I have always understood that that if you sold GCCF registered kittens before their vaccination course was completed you could be reported to the GCCF. I have no intention of selling my kittens before 13 weeks as I completely agree with the reasons they are kept to this age - its just its hard enough trying to explain why your kitten is better socialised than an 8 week old from a BYB without having to compete with 9 week old GCCF reg kittens - most people in their ignorance want one as early as possible. So is the full course of vaccinations and 12-13 weeks a recommendation or a rule ?


----------



## havoc (Dec 8, 2008)

It is only a recommendation and the only reason that 13 weeks is seen as the norm is because the GCCF recommend that kittens have had the course of two shots *and the breeder keeps them for a full week after the second one*. Many breeders do not always adhere to this, me included. If I've had vaccinations done say on a Tuesday I'm perfectly happy to have those kittens collected on the following w/e. As I don't always follow the recommendations I can't really comment on anyone else who doesn't.


----------



## havoc (Dec 8, 2008)

Here's the actual wording from the GCCF Code of Ethics, a document you should familiarise yourself with as you are expected to include a copy with each kitten's paperwork.



> Recommendation
> The GCCF strongly recommends that no kitten should be permitted to go to a new home before 13 weeks of age. A least seven days prior to this the kitten should have completed a full course of vaccinations, including a health check, given by a Veterinary Surgeon or by a listed Veterinary nurse given under the direction of a Veterinary Surgeon. The breeder should ensure that the kittens are house trained, inoculated and in good general health.


----------



## havoc (Dec 8, 2008)

Who or what do you think the GCCF is?
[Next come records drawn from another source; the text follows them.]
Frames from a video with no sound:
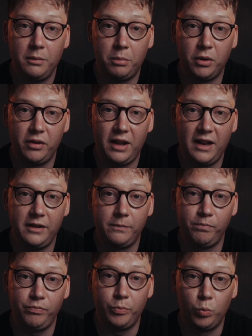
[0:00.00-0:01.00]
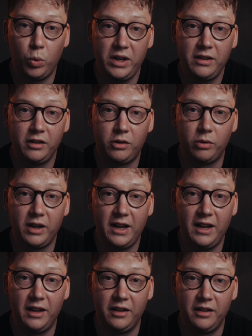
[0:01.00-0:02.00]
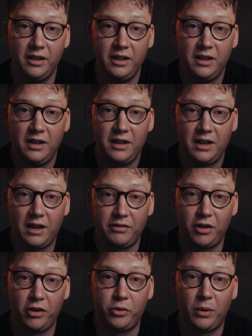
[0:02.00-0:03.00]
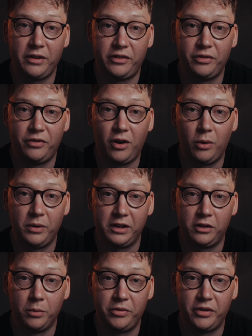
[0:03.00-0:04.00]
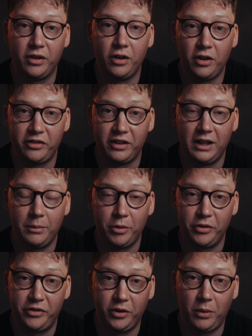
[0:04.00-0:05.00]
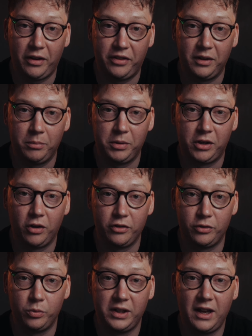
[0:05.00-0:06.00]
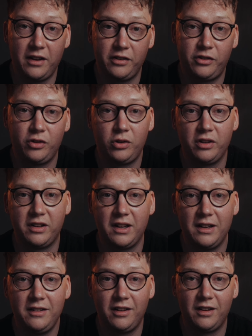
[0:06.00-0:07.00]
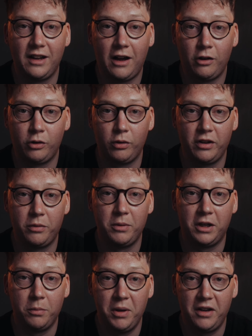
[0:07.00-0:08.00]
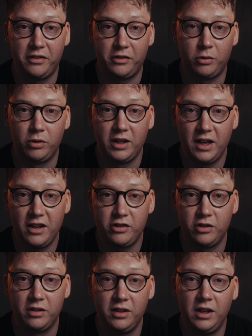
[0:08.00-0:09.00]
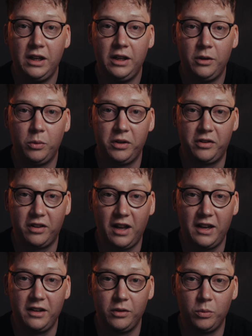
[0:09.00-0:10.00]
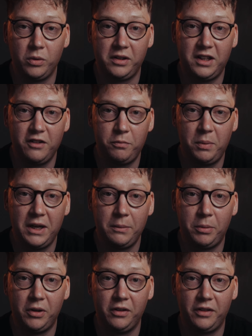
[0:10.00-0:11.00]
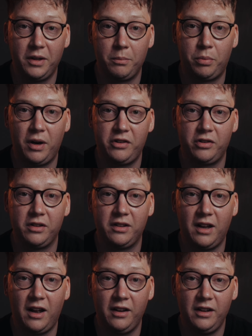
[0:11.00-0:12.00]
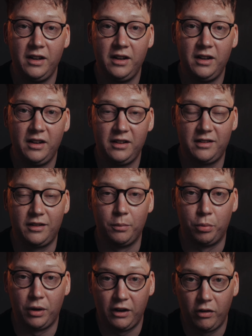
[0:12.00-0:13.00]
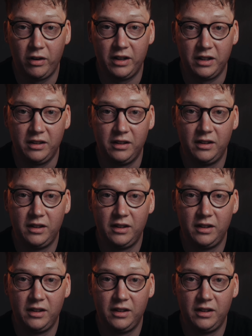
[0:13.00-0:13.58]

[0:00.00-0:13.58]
But then we, the creator, have a lot to answer for when it comes to those labels too, I think, because we get suckered into the algorithmic-based creation, which then would give people the impression that it's the priority.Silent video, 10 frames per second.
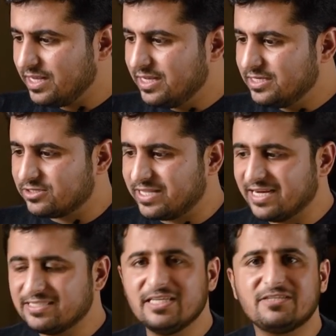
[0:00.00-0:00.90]
So there
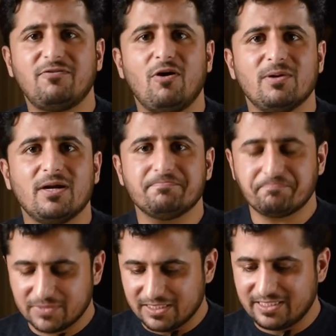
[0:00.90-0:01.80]
is this formula.
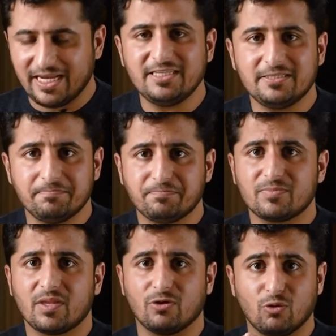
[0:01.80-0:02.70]
It says,
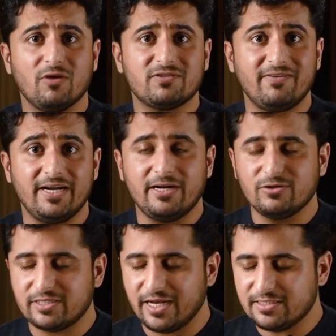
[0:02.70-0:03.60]
rule of 72
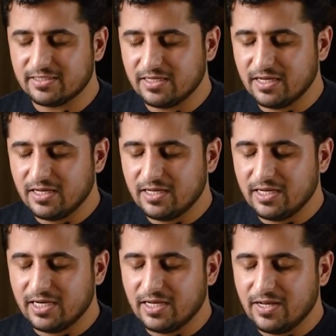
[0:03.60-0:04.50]
states,
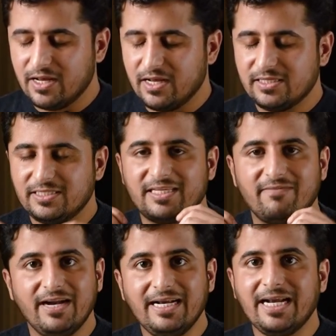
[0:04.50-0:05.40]

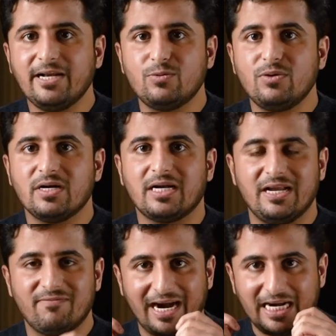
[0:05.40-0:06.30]
72
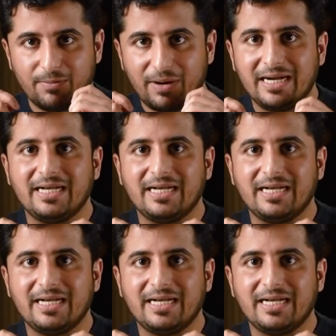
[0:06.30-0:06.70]
divided by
It isn't up to them to tell breeders what to do with their kittens and they have no power to do so.


----------



## wicket (Aug 22, 2012)

Thanks, I have seen that, I am just a bit surprised to find that at least a couple of breeders in my are selling GCCF kittens at nine weeks with only *one* vaccination - I guess its to compete with the BYBs and if its only a recommendation not a rule then I suppose that unless you are opposed for moral reasons to letting them go at such a young age a *recommendation* not to is not much of a deterant


----------



## wicket (Aug 22, 2012)

havoc said:


> Who or what do you think the GCCF is? It isn't up to them to tell breeders what to do with their kittens and they have no power to do so.


 I'm not sure really, I guess because the advertised kittens were registered with the GCCF I thought the breeders would be obliged to adhere to their guidelines - guess Ive been a bit naive.


----------



## havoc (Dec 8, 2008)

I've had kittens which would have done very well going to their new homes at 11 weeks and the odd one I've kept longer than 13 because I felt they'd benefit. There's nothing 'moral' about a set date 13 weeks on from the DoB.


----------



## wicket (Aug 22, 2012)

havoc said:


> I've had kittens which would have done very well going to their new homes at 11 weeks and the odd one I've kept longer than 13 because I felt they'd benefit. There's nothing 'moral' about a set date 13 weeks on from the DoB.


Maybe "moral" was the wrong word to use - I appreciate every litter is different, 9 weeks just seems very young. I thought it was generally accepted these days that 12-13 weeks was the best age for the kittens.


----------



## spid (Nov 4, 2008)

This is possibly why the GCCF have brought in the breeder scheme - where you are fully expected to adhere to those guidelines otherwise you will be out. Fully vaccinated are key words on there.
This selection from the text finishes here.